Als u ons, als tegenstanders van het verbod echt een plezier willen doen, noem het beest bij zijn echte naam. Nu vechten wij tegen een algemeen aanvaardbaar begrip dat de ware grondslag van het probleem verbergt. Het heet niet ‘neutraliteit’ (ook niet in gesloten vorm), het heet ‘anti-islam’. ‘Racisme’ ontstond uit het idee van ‘suprematie’. Het was het geloof in dat laatste dat het aanvaardbaar maakte om mensen openlijk en “gerechtvaardigd” op basis van hun huidskleur te discrimineren. Zo rechtvaardigt het geloof in dit neutraliteitsbeginsel de discriminatie van moslims.

Zolang men dit principe blijft verdedigen zal de hoofddoek en religie in het algemeen een probleem blijven.
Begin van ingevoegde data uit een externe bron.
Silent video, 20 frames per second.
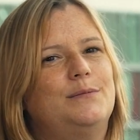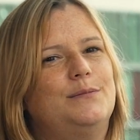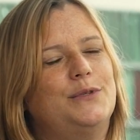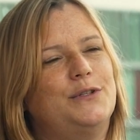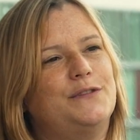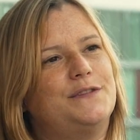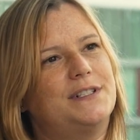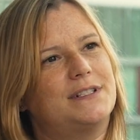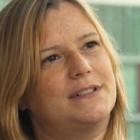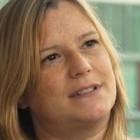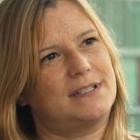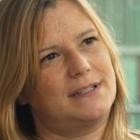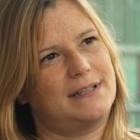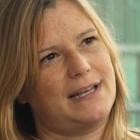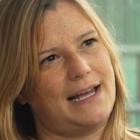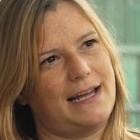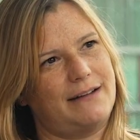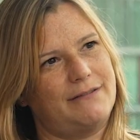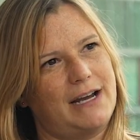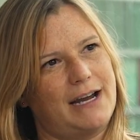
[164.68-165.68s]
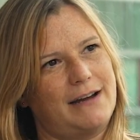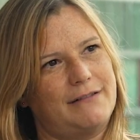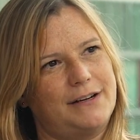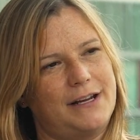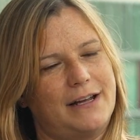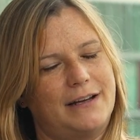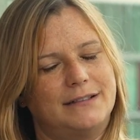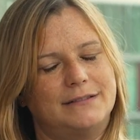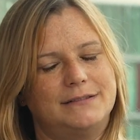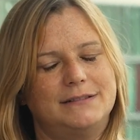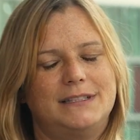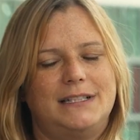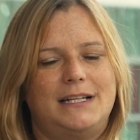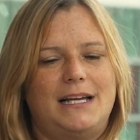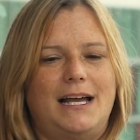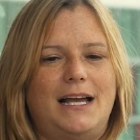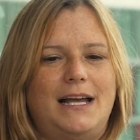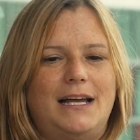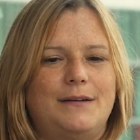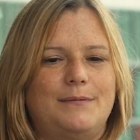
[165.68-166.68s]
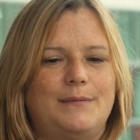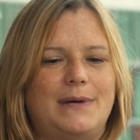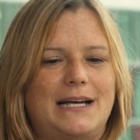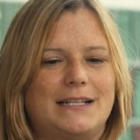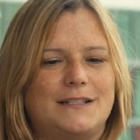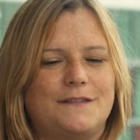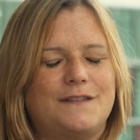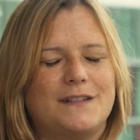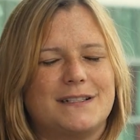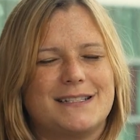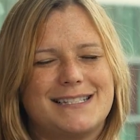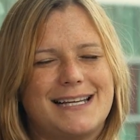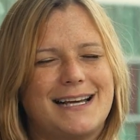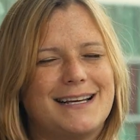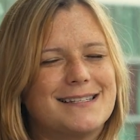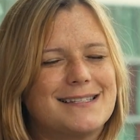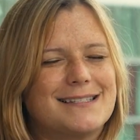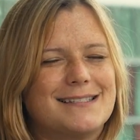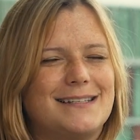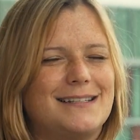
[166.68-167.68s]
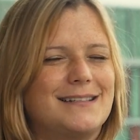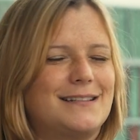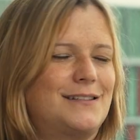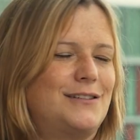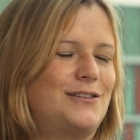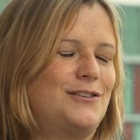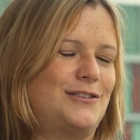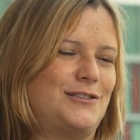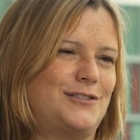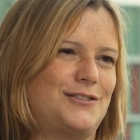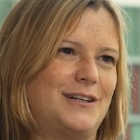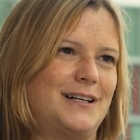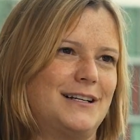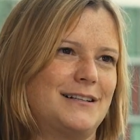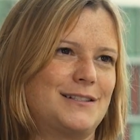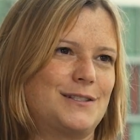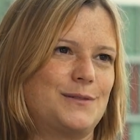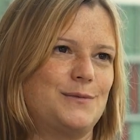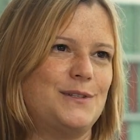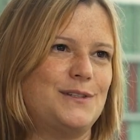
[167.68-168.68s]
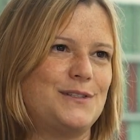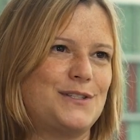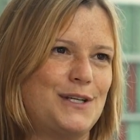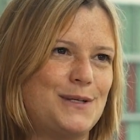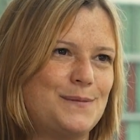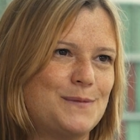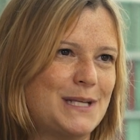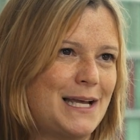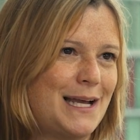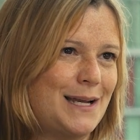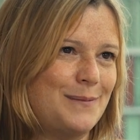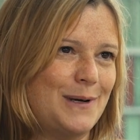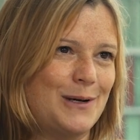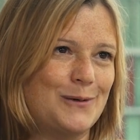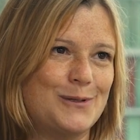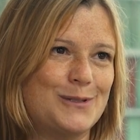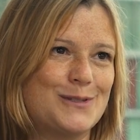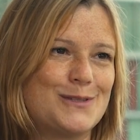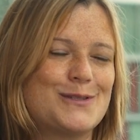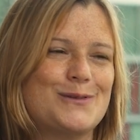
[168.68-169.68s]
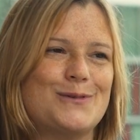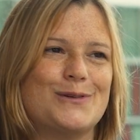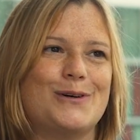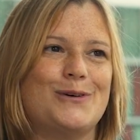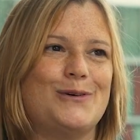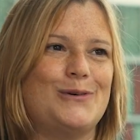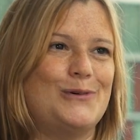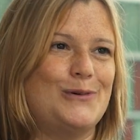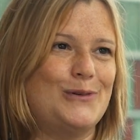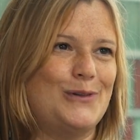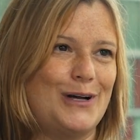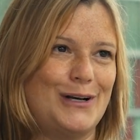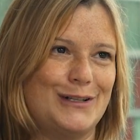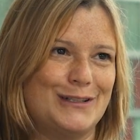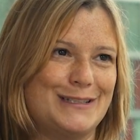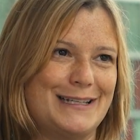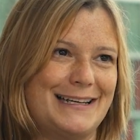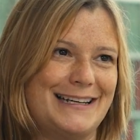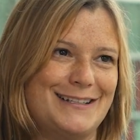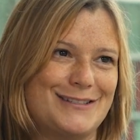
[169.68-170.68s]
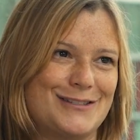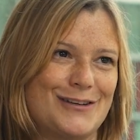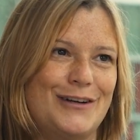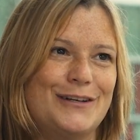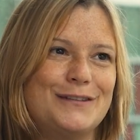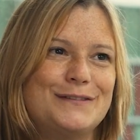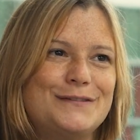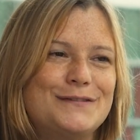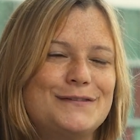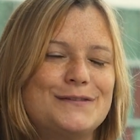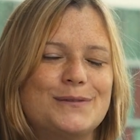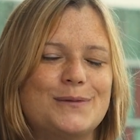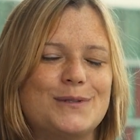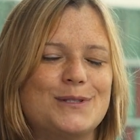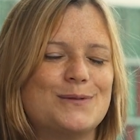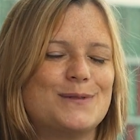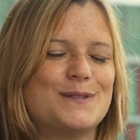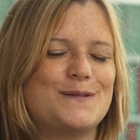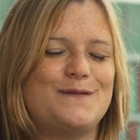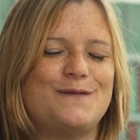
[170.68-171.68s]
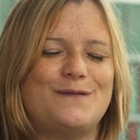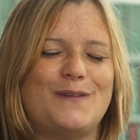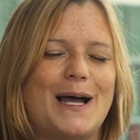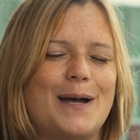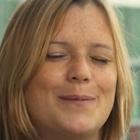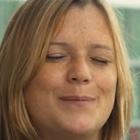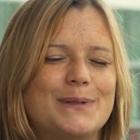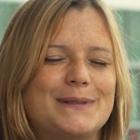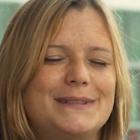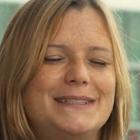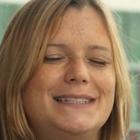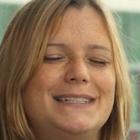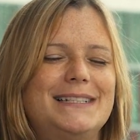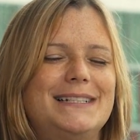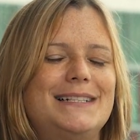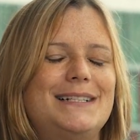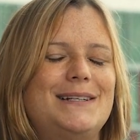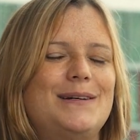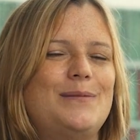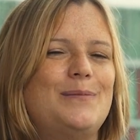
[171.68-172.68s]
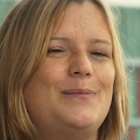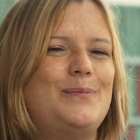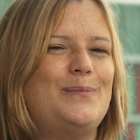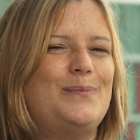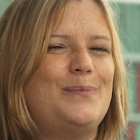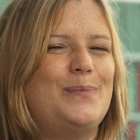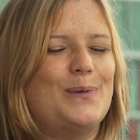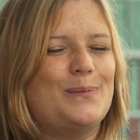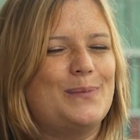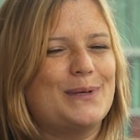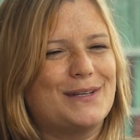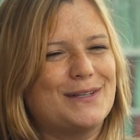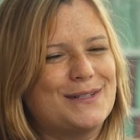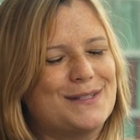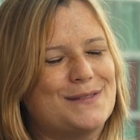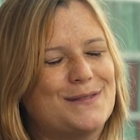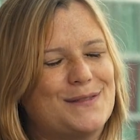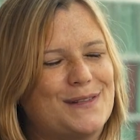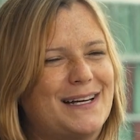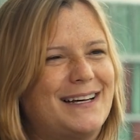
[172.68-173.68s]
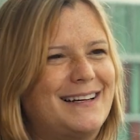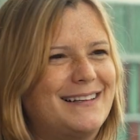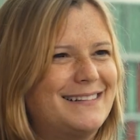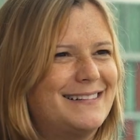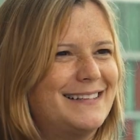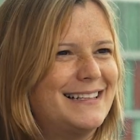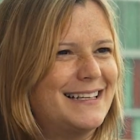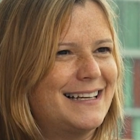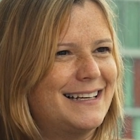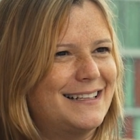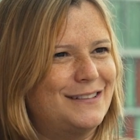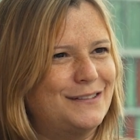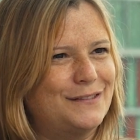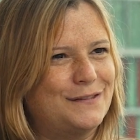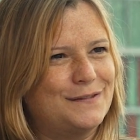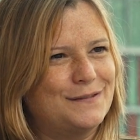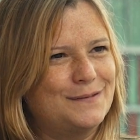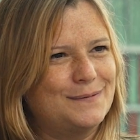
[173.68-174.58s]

moved into their area, had a fantastic contract with term time hours, so I got all the holidays off, which was fab. But because of that, they kind of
Niet alleen voor ons, maar ook voor wie minder sluiers in het straatbeeld wil. Want het werkt duidelijk averechts, steeds meer vrouwen dragen het uit verzet (en uiteindelijk om de juiste reden). Helaas betekent dat ook steeds meer vrouwen die zullen moeten strijden. Wij zijn moe gestreden. We zijn het kotsbeu, maar we zijn nog lang niet verslagen.